**PROBLEM TO WORK ON**
Leaving out all pictures, restate word for word the lines from the one with "(11.70 s to 12.60 s)" through the last line of the entries.
── GIVEN RECORDS ──
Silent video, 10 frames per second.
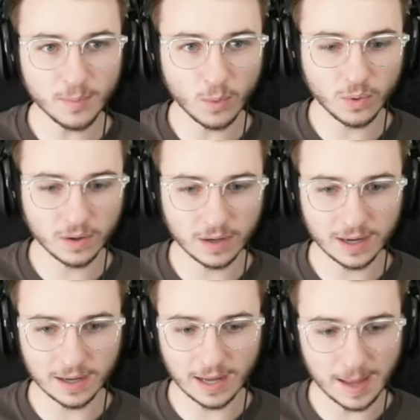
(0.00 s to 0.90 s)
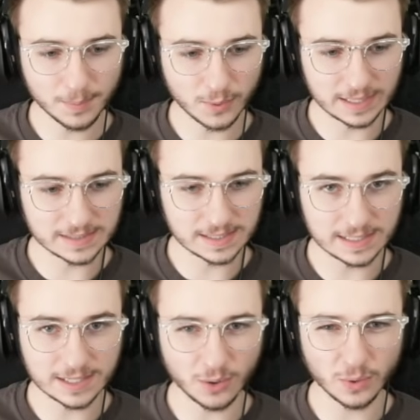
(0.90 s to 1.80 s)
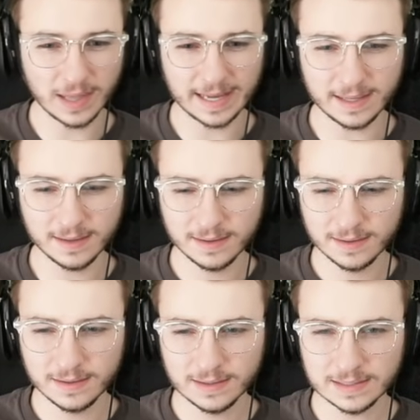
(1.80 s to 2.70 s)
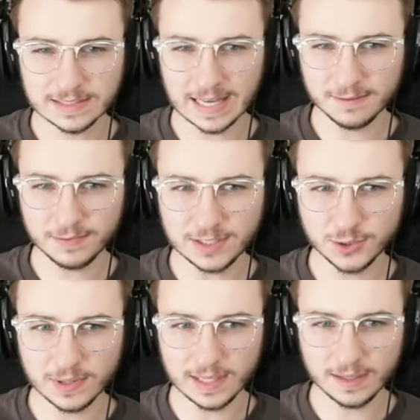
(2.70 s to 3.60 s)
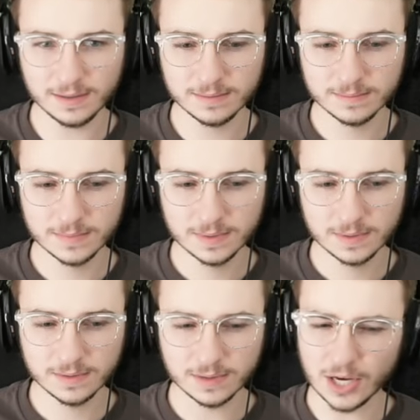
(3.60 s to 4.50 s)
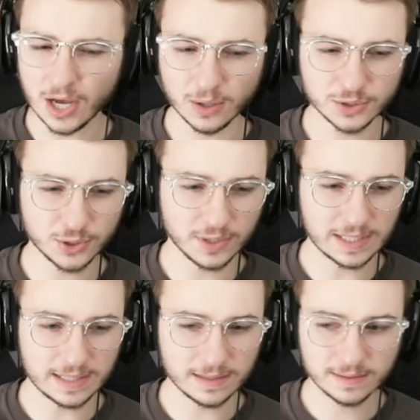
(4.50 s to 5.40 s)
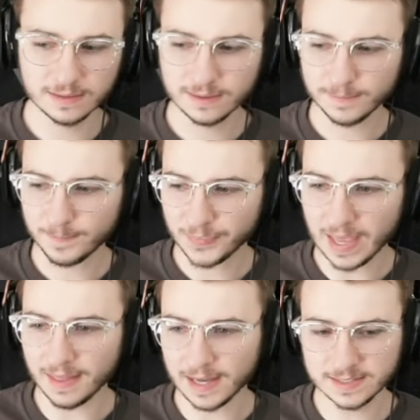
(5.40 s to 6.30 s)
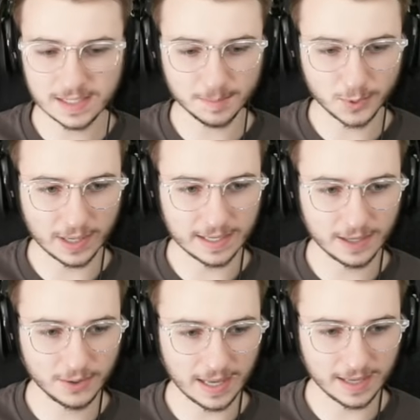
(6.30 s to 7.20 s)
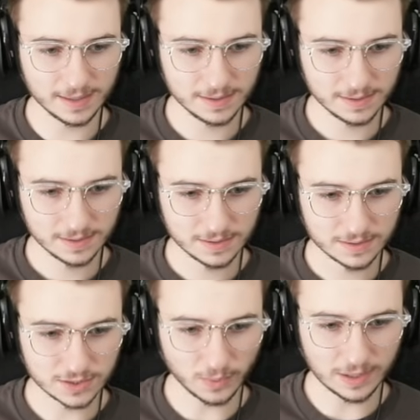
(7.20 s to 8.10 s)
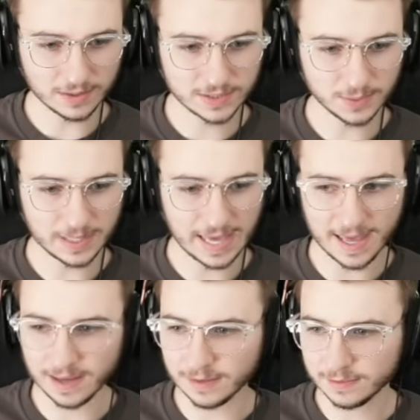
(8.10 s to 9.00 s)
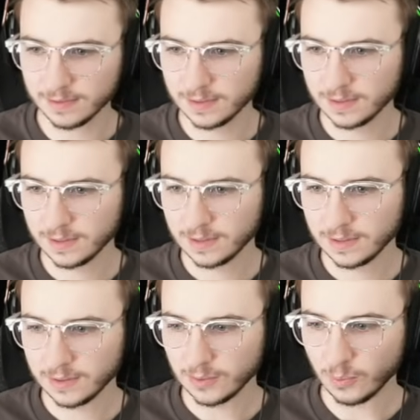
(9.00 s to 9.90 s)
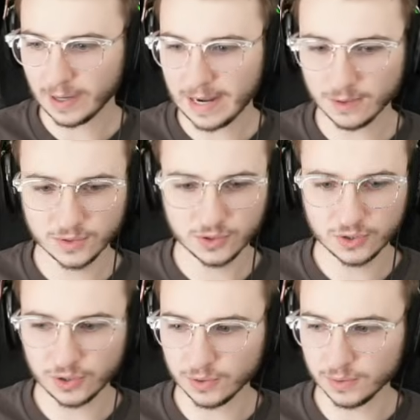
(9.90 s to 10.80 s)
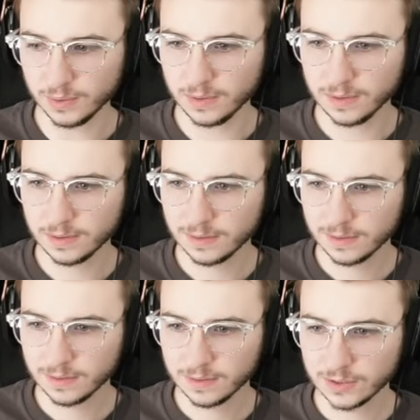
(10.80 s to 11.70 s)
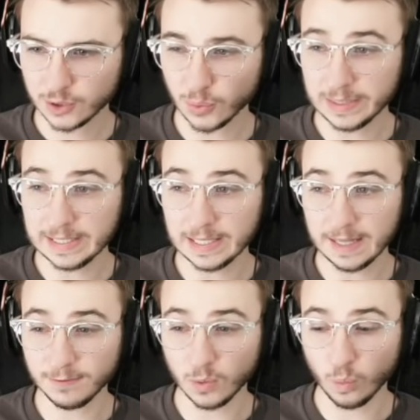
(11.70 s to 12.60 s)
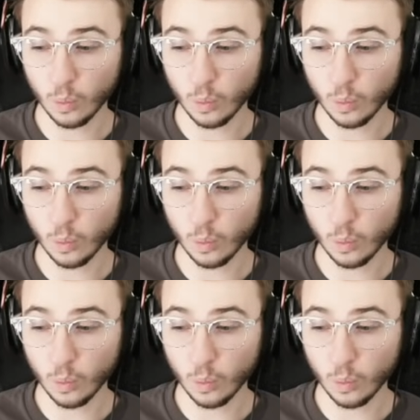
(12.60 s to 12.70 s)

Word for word: be more uh, upgrades in here. Or like, is that a feature thing? No, surely. Yeah, that's an upgrade. Okay. So what else do we have? Warehouse two. Toilet level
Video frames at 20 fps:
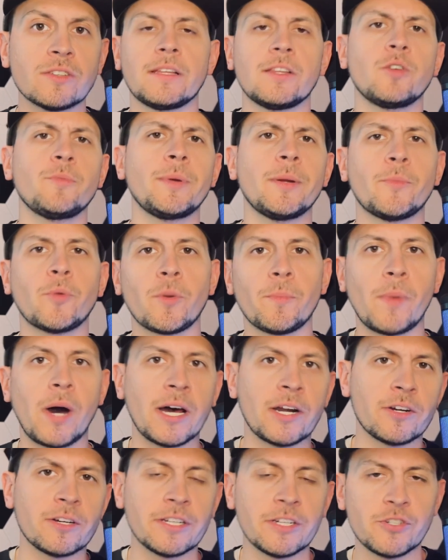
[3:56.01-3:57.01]
A little bit more
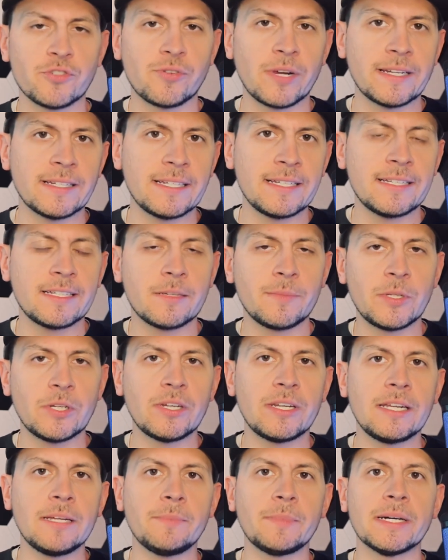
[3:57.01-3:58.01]
modern and trendy
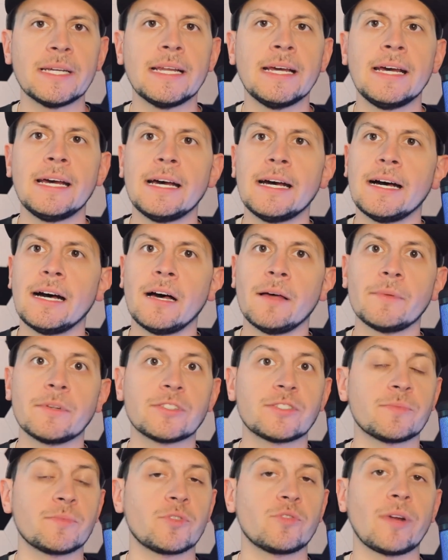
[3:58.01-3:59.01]
community, but
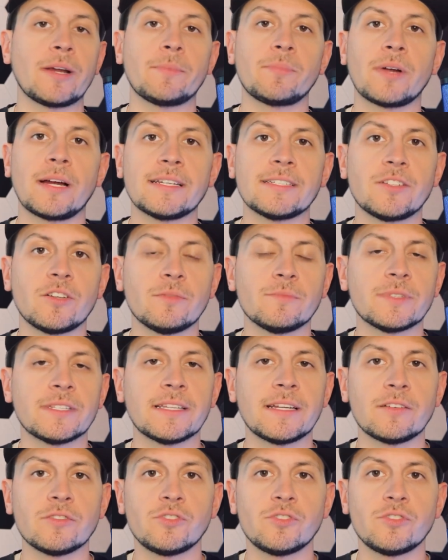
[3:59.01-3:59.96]
there's some great priced homes in there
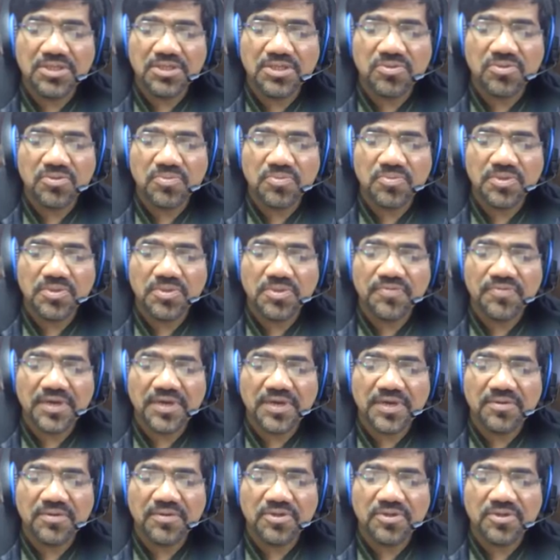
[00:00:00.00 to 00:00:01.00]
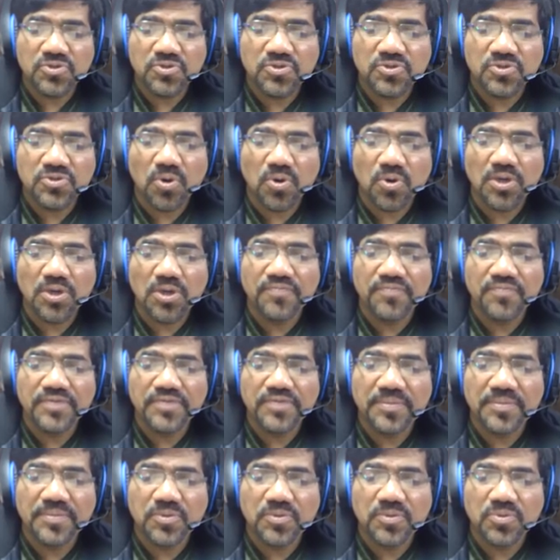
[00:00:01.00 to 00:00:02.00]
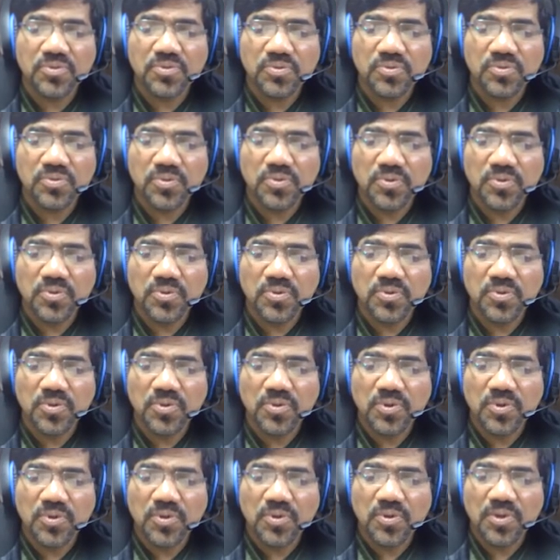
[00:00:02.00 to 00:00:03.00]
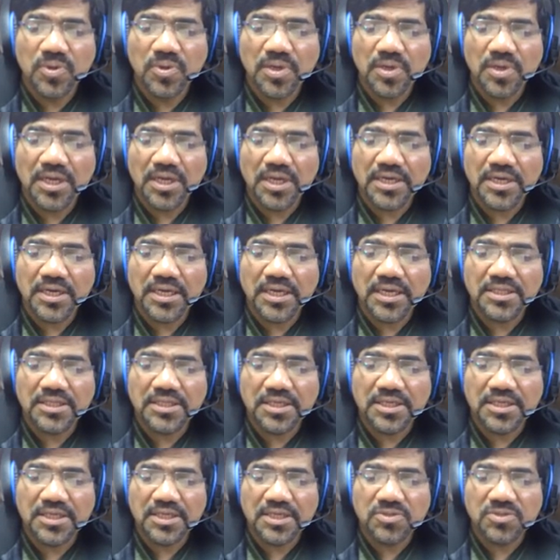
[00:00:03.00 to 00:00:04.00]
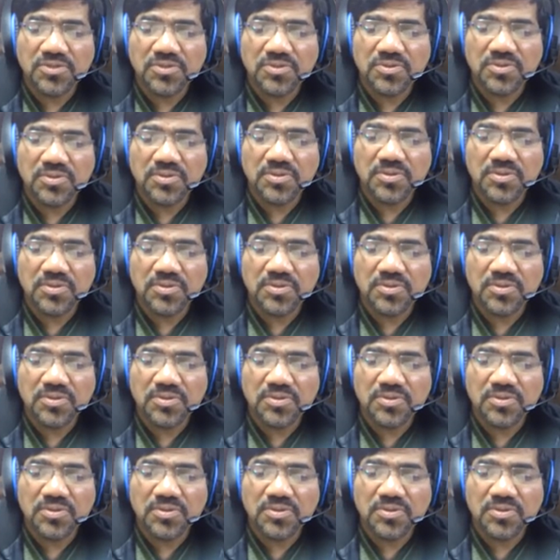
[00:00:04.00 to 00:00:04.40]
it could be if I can show all of them to you. And I think I should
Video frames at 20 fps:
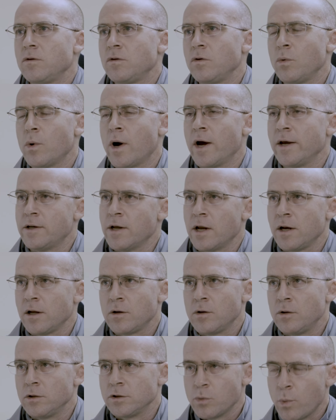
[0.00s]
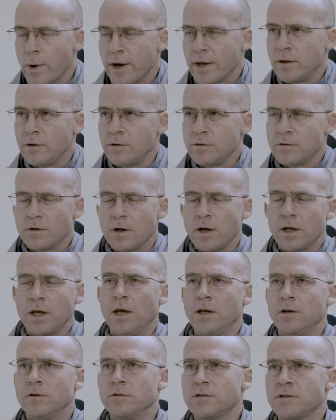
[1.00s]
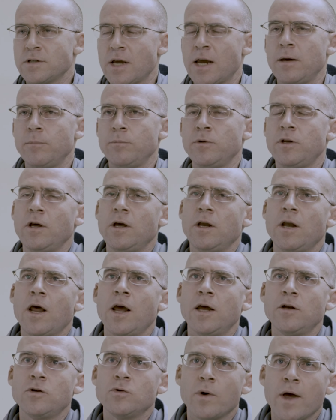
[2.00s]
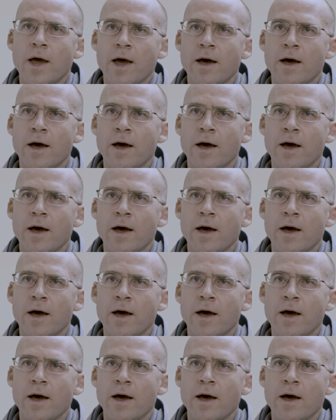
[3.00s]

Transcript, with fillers: two identical twins, again, same DNA to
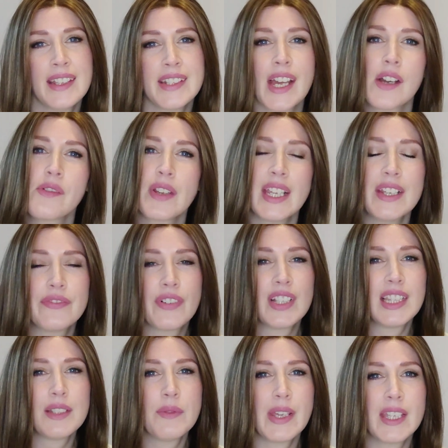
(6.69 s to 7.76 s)
Now,
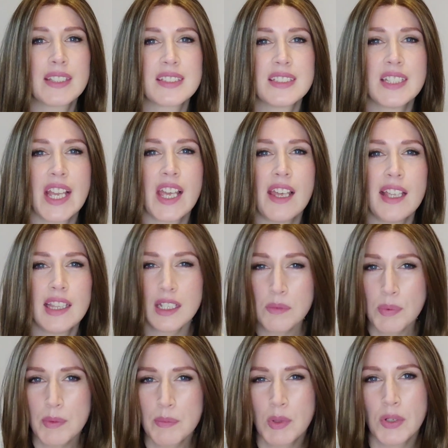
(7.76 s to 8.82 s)
heat-friendly wigs, they're a little
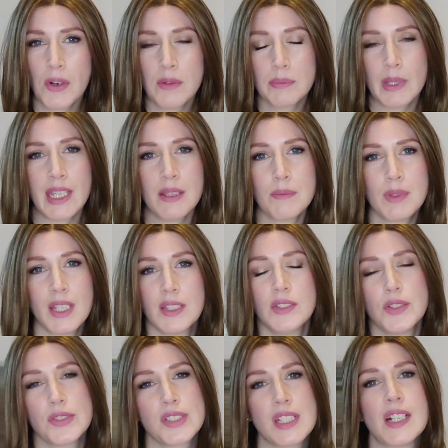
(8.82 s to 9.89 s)
bit more upkeep than
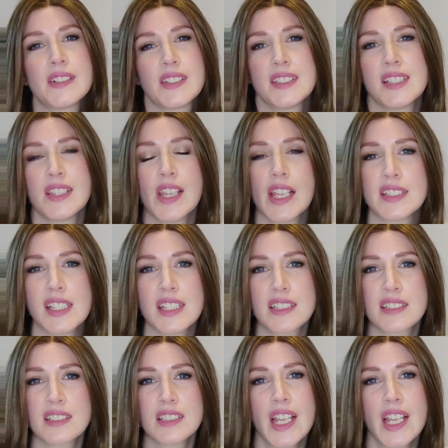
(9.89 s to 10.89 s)
your standard synthetics.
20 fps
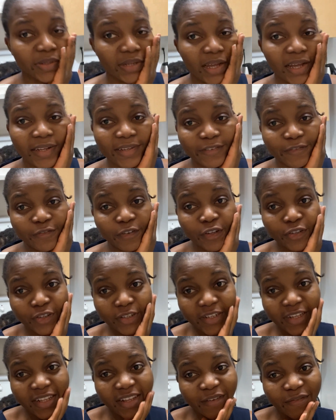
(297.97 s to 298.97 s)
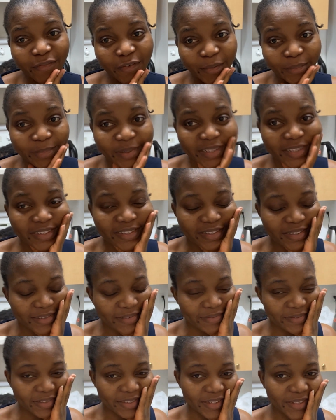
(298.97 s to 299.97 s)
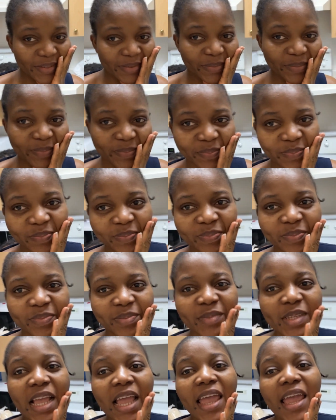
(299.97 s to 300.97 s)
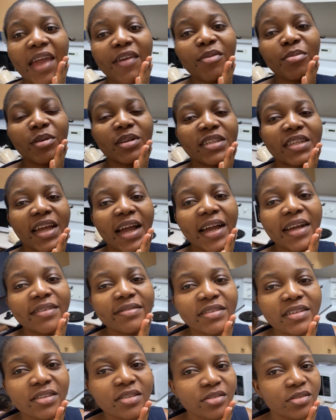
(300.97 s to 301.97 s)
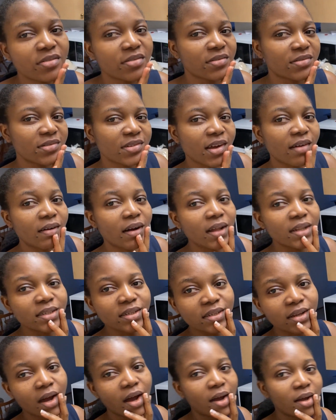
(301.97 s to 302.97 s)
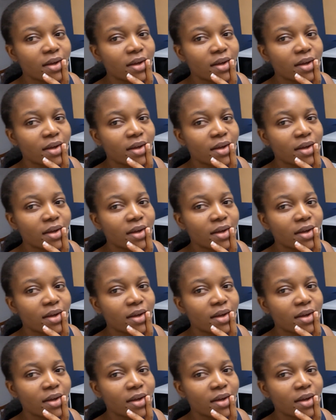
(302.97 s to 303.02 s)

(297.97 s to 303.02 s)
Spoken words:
And fortunately for me this evening, everybody agrees on our dinner.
───
**EXERCISE SOLUTION**
(11.70 s to 12.60 s)
(12.60 s to 12.70 s)

Word for word: be more uh, upgrades in here. Or like, is that a feature thing? No, surely. Yeah, that's an upgrade. Okay. So what else do we have? Warehouse two. Toilet level
Video frames at 20 fps:
[3:56.01-3:57.01]
A little bit more
[3:57.01-3:58.01]
modern and trendy
[3:58.01-3:59.01]
community, but
[3:59.01-3:59.96]
there's some great priced homes in there
[00:00:00.00 to 00:00:01.00]
[00:00:01.00 to 00:00:02.00]
[00:00:02.00 to 00:00:03.00]
[00:00:03.00 to 00:00:04.00]
[00:00:04.00 to 00:00:04.40]
it could be if I can show all of them to you. And I think I should
Video frames at 20 fps:
[0.00s]
[1.00s]
[2.00s]
[3.00s]

Transcript, with fillers: two identical twins, again, same DNA to
(6.69 s to 7.76 s)
Now,
(7.76 s to 8.82 s)
heat-friendly wigs, they're a little
(8.82 s to 9.89 s)
bit more upkeep than
(9.89 s to 10.89 s)
your standard synthetics.
20 fps
(297.97 s to 298.97 s)
(298.97 s to 299.97 s)
(299.97 s to 300.97 s)
(300.97 s to 301.97 s)
(301.97 s to 302.97 s)
(302.97 s to 303.02 s)

(297.97 s to 303.02 s)
Spoken words:
And fortunately for me this evening, everybody agrees on our dinner.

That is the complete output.